_What is required:_
When you have gone through the entries below, state how many lines include the word "video" and write nothing else.

--- Input data Enclosed Below ---

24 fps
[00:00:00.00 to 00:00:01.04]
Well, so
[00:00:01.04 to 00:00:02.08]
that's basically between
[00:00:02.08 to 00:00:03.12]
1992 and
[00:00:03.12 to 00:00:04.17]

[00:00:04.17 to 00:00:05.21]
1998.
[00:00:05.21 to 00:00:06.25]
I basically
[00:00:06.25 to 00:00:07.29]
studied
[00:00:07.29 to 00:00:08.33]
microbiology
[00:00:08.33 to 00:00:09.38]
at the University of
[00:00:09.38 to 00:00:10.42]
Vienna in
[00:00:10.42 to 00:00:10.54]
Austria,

--- End of Enclosed Input data ---
--- Input data Enclosed Below ---

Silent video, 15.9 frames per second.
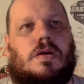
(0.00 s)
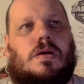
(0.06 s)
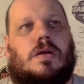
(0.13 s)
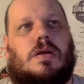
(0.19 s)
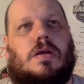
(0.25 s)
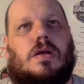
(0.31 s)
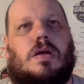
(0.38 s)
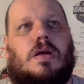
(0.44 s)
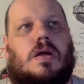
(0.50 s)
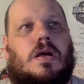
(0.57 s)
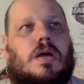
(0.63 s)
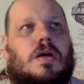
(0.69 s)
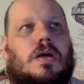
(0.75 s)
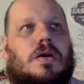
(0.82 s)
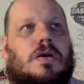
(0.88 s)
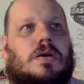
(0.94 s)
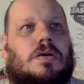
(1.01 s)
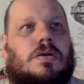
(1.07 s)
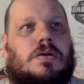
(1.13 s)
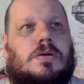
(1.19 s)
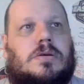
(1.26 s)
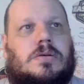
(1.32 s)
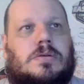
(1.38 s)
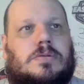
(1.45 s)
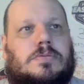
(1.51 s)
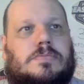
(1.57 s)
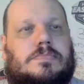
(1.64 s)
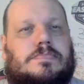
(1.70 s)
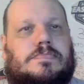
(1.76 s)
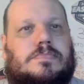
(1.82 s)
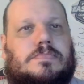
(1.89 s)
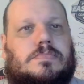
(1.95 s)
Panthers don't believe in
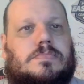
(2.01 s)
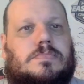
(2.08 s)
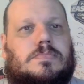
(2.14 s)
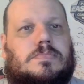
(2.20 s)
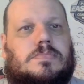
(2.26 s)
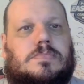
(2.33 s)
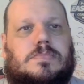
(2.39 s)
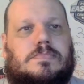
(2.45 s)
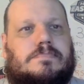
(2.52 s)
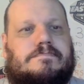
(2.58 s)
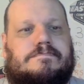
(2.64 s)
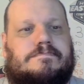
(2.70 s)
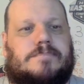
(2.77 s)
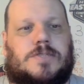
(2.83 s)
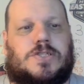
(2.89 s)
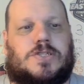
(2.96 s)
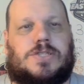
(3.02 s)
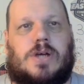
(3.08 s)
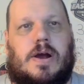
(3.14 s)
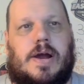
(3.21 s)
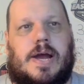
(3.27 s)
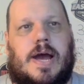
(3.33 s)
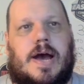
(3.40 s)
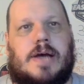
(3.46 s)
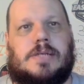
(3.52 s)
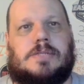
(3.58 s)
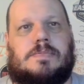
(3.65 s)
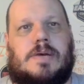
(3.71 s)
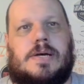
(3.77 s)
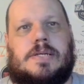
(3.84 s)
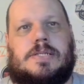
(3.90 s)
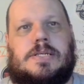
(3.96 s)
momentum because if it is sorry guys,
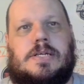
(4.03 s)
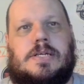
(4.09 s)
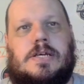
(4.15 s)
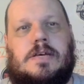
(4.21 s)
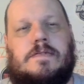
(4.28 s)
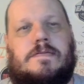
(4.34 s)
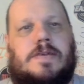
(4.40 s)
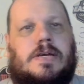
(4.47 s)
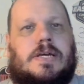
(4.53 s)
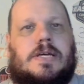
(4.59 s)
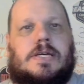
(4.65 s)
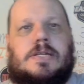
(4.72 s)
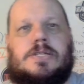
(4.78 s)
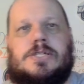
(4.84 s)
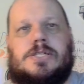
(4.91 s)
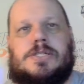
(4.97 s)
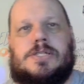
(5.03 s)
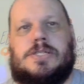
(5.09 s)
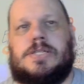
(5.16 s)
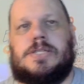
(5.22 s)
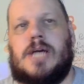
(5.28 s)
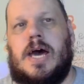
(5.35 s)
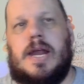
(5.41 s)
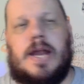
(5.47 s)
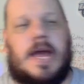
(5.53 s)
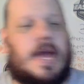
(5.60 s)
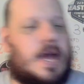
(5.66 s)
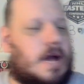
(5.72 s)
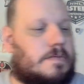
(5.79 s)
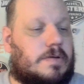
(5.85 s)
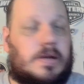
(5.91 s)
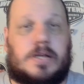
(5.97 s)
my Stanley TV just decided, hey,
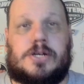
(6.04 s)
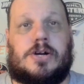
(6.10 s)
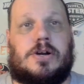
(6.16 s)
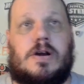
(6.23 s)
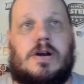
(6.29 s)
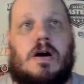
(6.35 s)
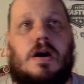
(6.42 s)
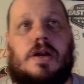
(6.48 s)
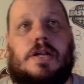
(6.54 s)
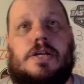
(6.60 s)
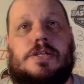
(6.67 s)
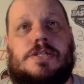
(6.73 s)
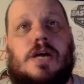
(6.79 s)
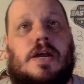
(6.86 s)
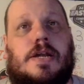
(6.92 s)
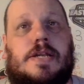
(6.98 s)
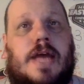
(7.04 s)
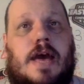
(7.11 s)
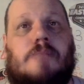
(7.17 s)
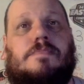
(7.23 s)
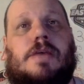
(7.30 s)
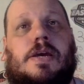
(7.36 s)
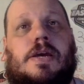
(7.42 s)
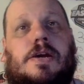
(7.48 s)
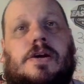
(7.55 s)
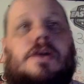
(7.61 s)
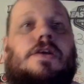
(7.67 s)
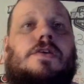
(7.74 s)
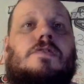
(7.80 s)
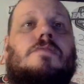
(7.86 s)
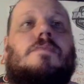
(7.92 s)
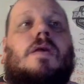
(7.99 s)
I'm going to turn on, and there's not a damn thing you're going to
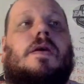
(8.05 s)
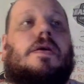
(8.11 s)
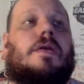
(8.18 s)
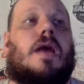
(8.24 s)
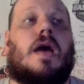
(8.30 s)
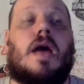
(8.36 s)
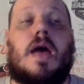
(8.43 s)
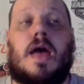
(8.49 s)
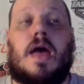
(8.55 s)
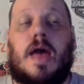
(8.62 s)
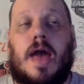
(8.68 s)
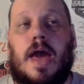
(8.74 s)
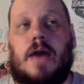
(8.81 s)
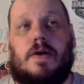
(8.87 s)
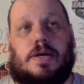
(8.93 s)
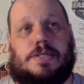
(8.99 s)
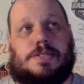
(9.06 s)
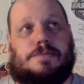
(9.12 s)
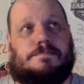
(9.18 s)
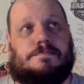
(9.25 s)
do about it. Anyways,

--- End of Enclosed Input data ---
--- Input data Enclosed Below ---

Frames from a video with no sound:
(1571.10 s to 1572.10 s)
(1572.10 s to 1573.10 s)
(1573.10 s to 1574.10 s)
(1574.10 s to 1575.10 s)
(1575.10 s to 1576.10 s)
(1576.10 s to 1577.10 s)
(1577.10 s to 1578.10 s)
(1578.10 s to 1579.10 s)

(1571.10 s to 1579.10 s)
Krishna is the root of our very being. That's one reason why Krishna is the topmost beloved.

--- End of Enclosed Input data ---

_Solution to this exercise:_
2